La evolución de las leyes que regulan esta materia ha ido acompañando el cambio tecnológico y cultural que vivieron las sociedades, y las diferencias entre leyes son reflejo de las diferencias culturales entre países.

En los últimos años el concepto de familia ha operado una transformación vertiginosa, en algunos países más que en otros: familias monoparentales y homoparentales, el avance de las tecnologías reproductivas y otros avances en el área genética, la regulación de la eutanasia, la globalización que facilita las adopciones y sustituciones de vientres en el exterior, etc.

Como abogada de familias, estoy convencida de que hablar de la familia es hablar de algo más que la familia: es hablar de un modelo de sociedad, de cómo serán las relaciones humanas, las relaciones de poder, etc.

El Derecho de Familia regula los vínculos de parentesco biológicos y no biológicos, los matrimonios y sus disoluciones, el inicio de la existencia y la muerte de las personas, y todos los derechos y obligaciones patrimoniales y extrapatrimoniales derivados de ellos. Entran dentro de este concepto las cuestiones referentes a filiación, tenencia y cuidado personal de los hijos, alimentos entre parientes, matrimonios y divorcios, adopciones y gestación por sustitución de vientre, designación de guardadores y tutores y otras relacionadas con ellas.

Por ser una materia sensible y en cuya regulación está interesada toda la sociedad, aunque se considera como una rama del Derecho Privado -Derecho Civil-, las regulaciones de las relaciones entre parientes lo sitúan entre el Derecho Público y el Privado.

La mejor solución para los conflictos familiares es arribar a acuerdos consensuados entre las partes. Un convenio bien redactado, que prevea y de solución a todas las variables posibles, es la mejor arma para prevenir conflictos a futuro y mantener o restaurar la armonía.

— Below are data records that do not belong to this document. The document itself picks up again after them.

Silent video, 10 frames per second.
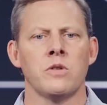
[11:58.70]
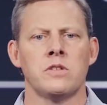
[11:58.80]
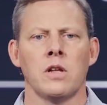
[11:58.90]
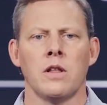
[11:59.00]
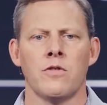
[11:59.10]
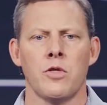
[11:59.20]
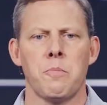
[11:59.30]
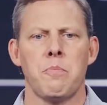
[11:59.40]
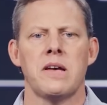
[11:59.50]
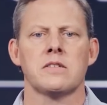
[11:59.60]
some people
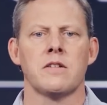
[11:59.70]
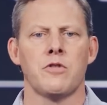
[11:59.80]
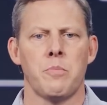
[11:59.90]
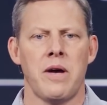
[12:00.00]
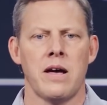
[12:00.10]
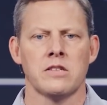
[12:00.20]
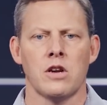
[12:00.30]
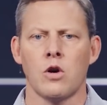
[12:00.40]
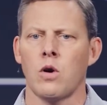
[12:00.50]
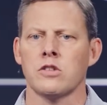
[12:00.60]
just want the
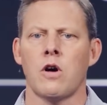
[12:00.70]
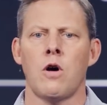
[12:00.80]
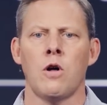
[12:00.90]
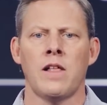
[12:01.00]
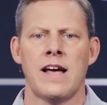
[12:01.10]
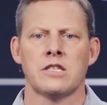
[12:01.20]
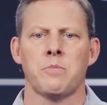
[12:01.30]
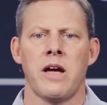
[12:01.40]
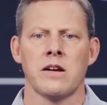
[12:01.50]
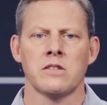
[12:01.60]
latest and greatest, even if it's
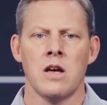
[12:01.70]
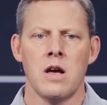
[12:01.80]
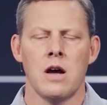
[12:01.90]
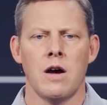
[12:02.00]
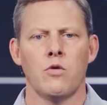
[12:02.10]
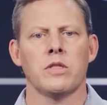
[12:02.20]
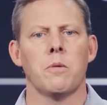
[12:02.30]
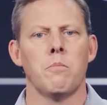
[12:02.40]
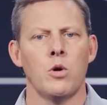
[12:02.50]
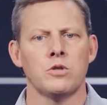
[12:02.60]
only a few percent
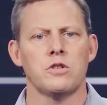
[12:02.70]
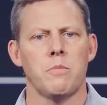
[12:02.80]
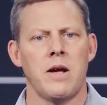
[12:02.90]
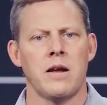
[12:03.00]
boost. So it's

Sin embargo, no siempre se da a los convenios voluntarios la importancia que tienen ni se dedica a ellos el mismo tiempo y esfuerzo que a los conflictos que alcanzaron la etapa judicial. Y muchas veces no se tiene en cuenta que en Derecho de Familia hay temas en los que no es posible, ni aún por acuerdo de partes, apartarse de las directivas legales. Por ejemplo, en temas que comprometen el estado civil, las renuncias anticipadas a alimentos futuros y todos aquellos en que estén involucrados intereses de menores de edad, cualquier apartamiento de la normativa legal trae aparejada la nulidad de lo acordado.

De allí la importancia de asesorarse con especialistas en la materia, que somos quienes mejor manejamos estos temas y estamos en condiciones de dar con el resultado que brinde satisfacción permanente a las partes, y no termine convirtiéndose en una solución temporal y un problema a futuro.